-- Opening Marker --
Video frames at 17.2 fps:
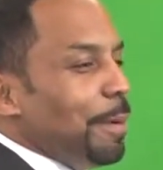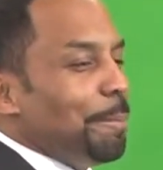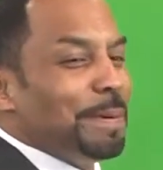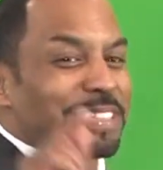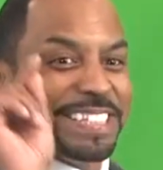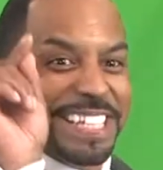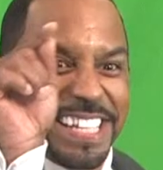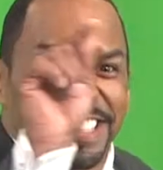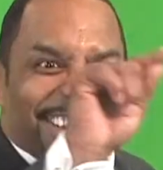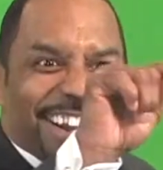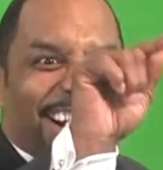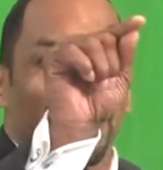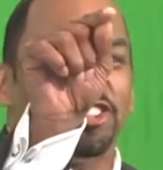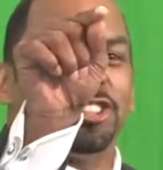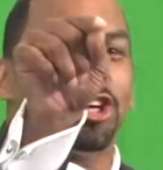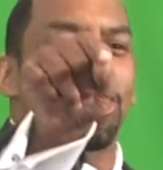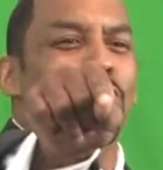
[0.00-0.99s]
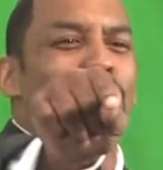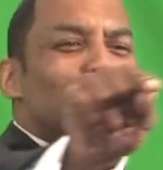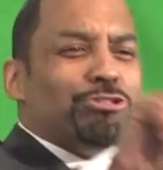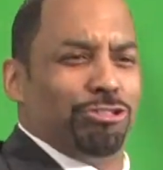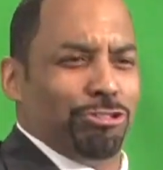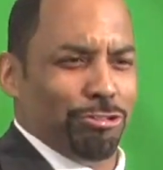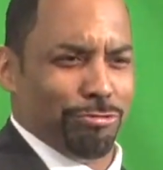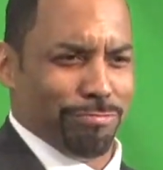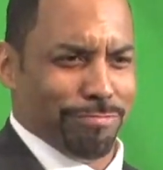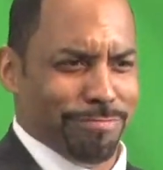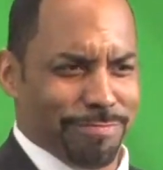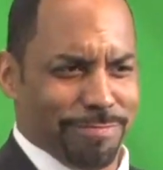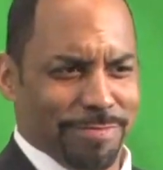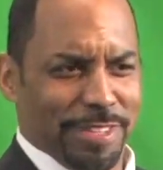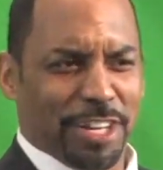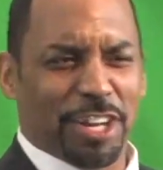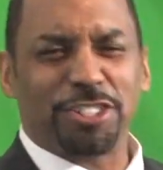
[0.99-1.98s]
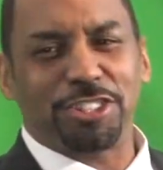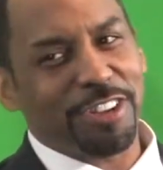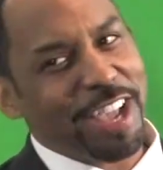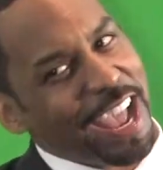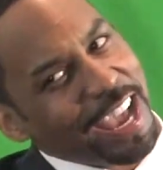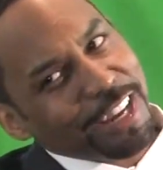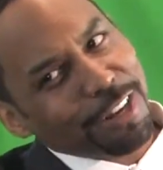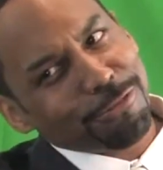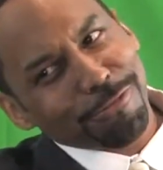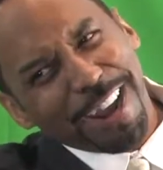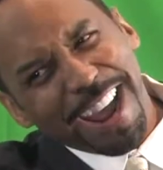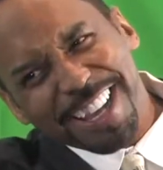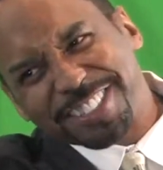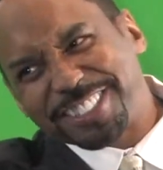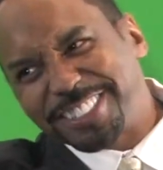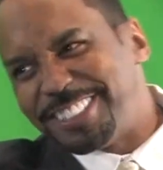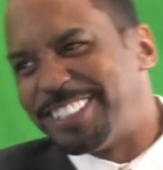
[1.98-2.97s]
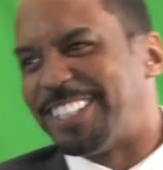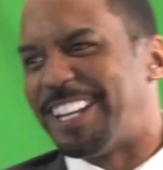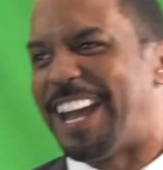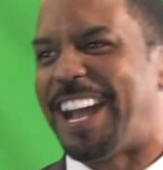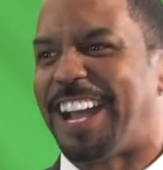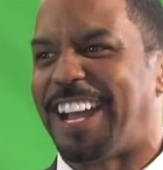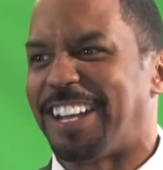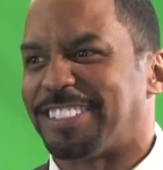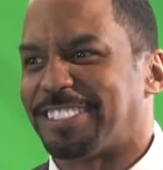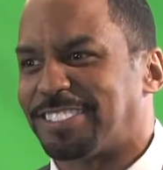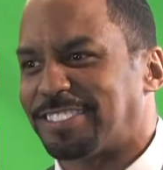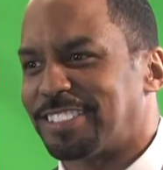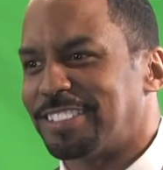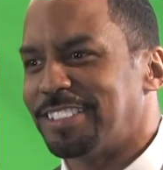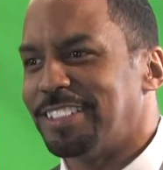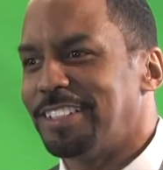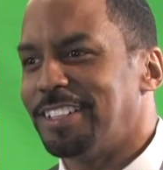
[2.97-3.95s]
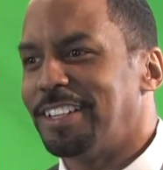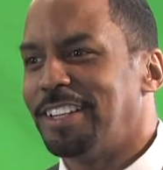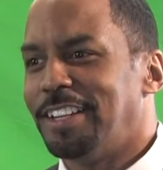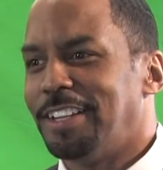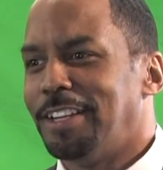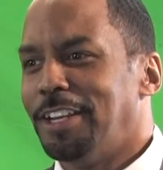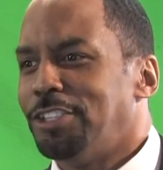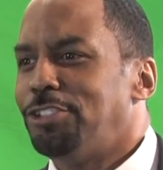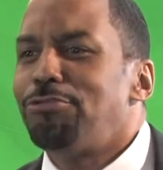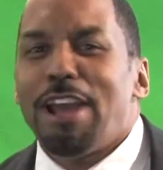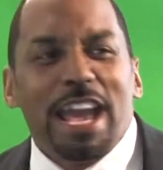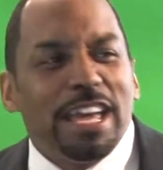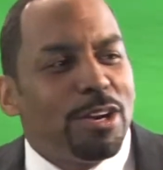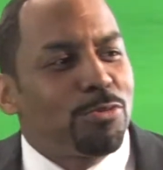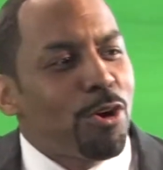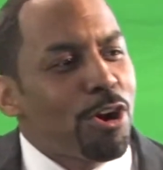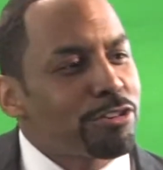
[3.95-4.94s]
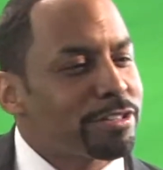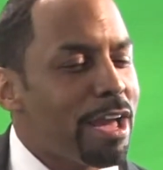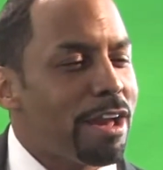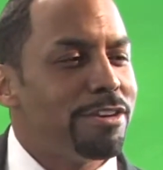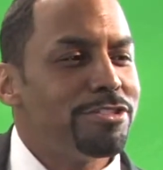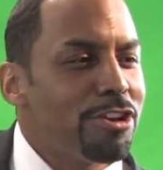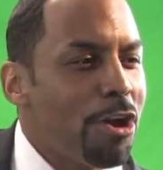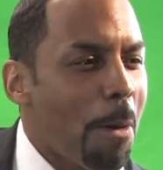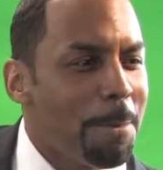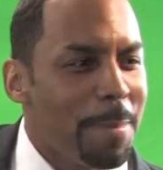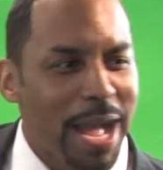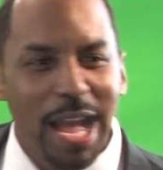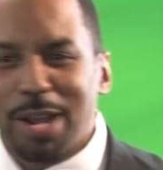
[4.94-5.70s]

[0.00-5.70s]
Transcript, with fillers: but then God told you because you had it rationalized. You had it worked out in your mind.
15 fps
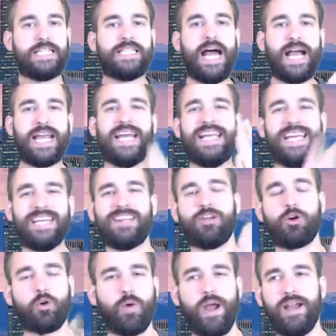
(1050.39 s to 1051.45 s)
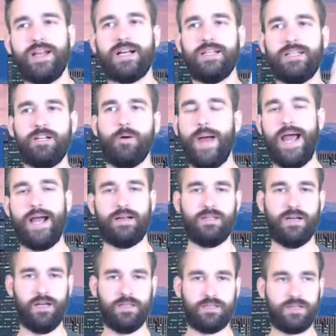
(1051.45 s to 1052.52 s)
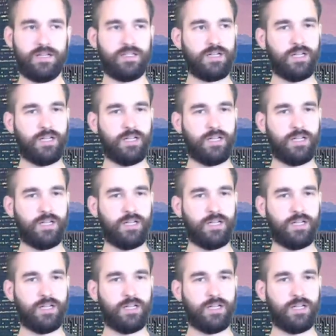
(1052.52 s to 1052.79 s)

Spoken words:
he's not going to get the credit Khalil Mack does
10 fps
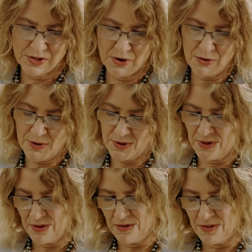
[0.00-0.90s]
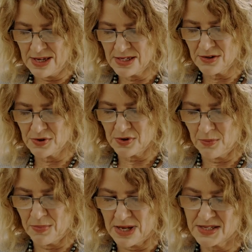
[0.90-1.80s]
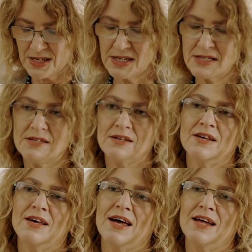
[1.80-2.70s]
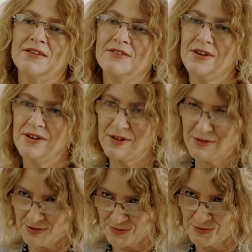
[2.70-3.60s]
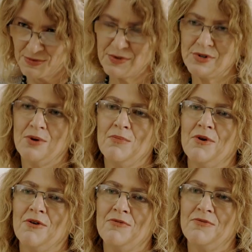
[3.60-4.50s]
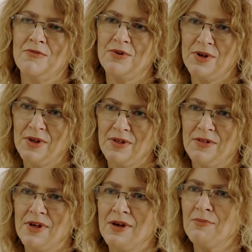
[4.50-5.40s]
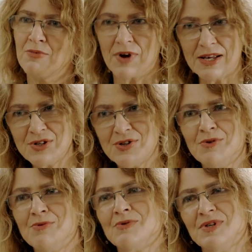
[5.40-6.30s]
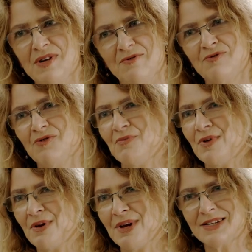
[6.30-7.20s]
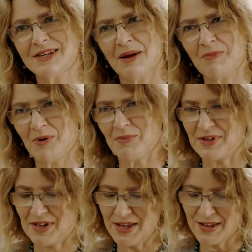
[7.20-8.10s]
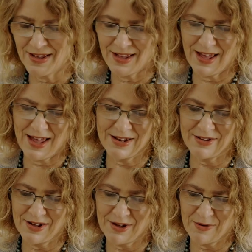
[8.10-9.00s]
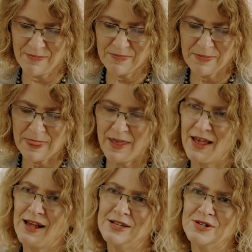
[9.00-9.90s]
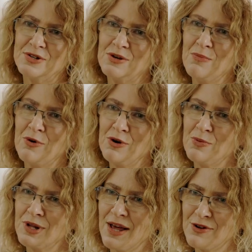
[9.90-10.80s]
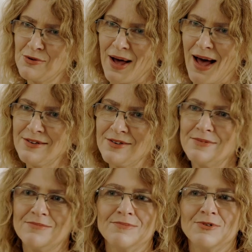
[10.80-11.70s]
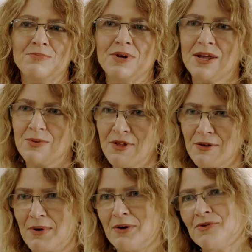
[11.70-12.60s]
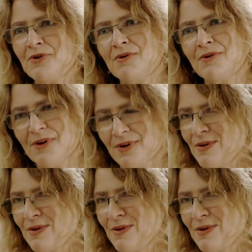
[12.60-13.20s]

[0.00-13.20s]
So these are some basics and uh, some of the praise you received from the Nils Klim committee. And uh, is there some more you would like to add to begin with about your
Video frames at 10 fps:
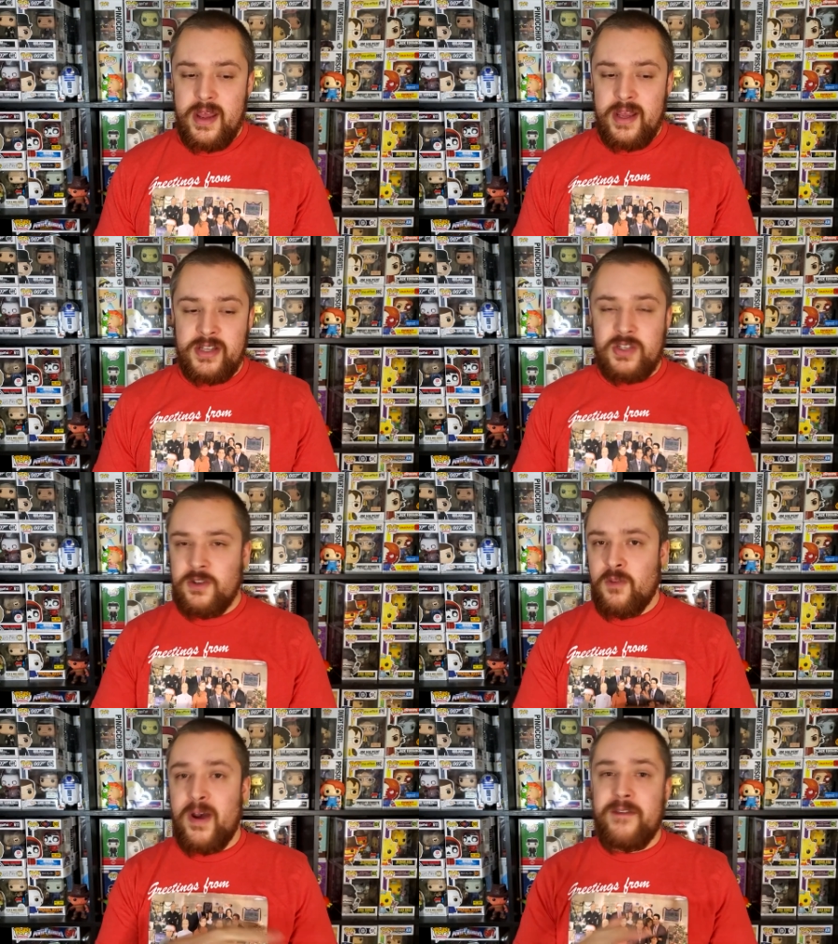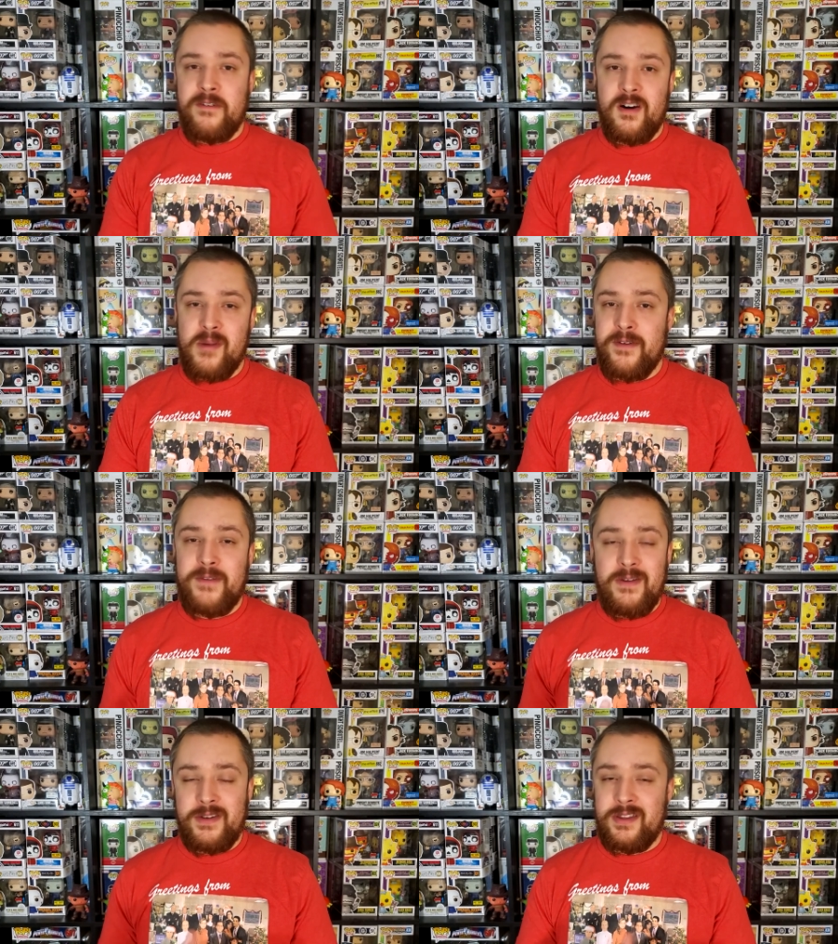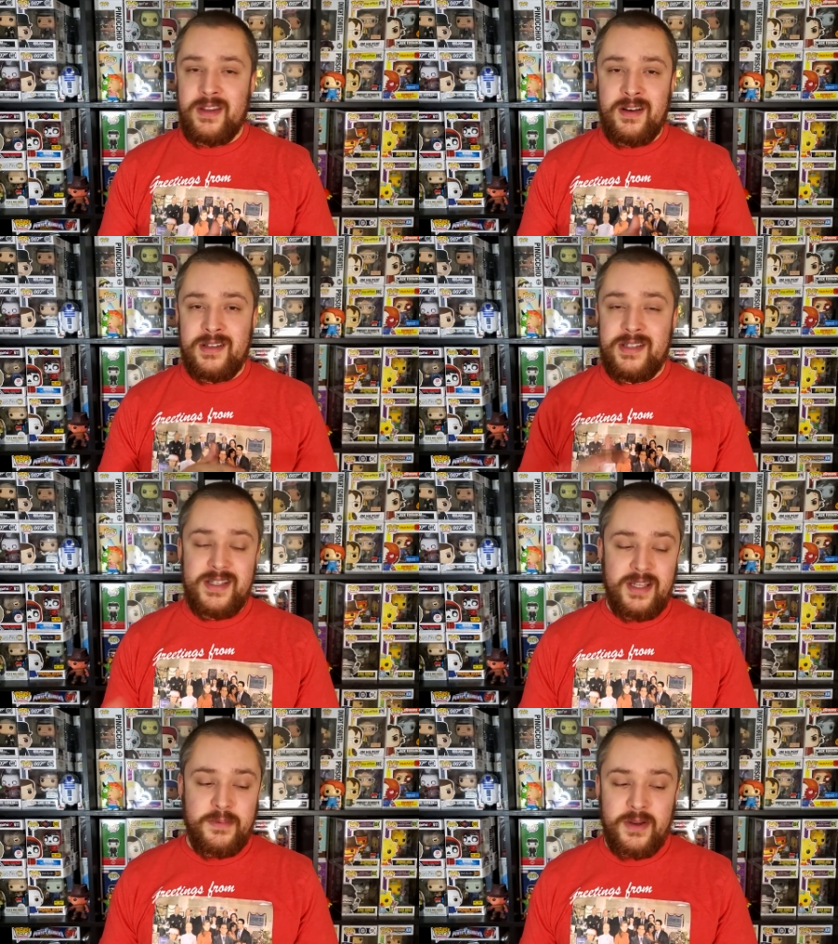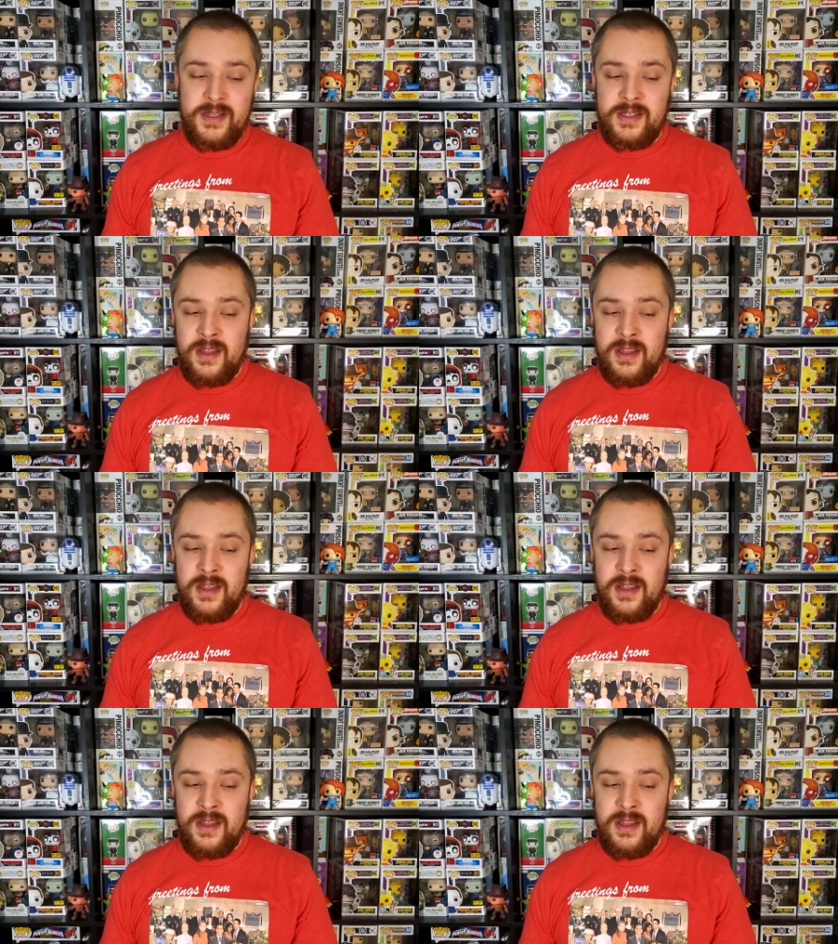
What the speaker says: is still by far my favorite thing on Disney Plus.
-- Closing Marker --
[BRIEF]
Write out exactly the lines from the line that contains "[3.60-4.50s]" through the end of the material, including both ends. No pictures belong in the copy.

[THE COMPLETED TASK]
[3.60-4.50s]
[4.50-5.40s]
[5.40-6.30s]
[6.30-7.20s]
[7.20-8.10s]
[8.10-9.00s]
[9.00-9.90s]
[9.90-10.80s]
[10.80-11.70s]
[11.70-12.60s]
[12.60-13.20s]

[0.00-13.20s]
So these are some basics and uh, some of the praise you received from the Nils Klim committee. And uh, is there some more you would like to add to begin with about your
Video frames at 10 fps:
What the speaker says: is still by far my favorite thing on Disney Plus.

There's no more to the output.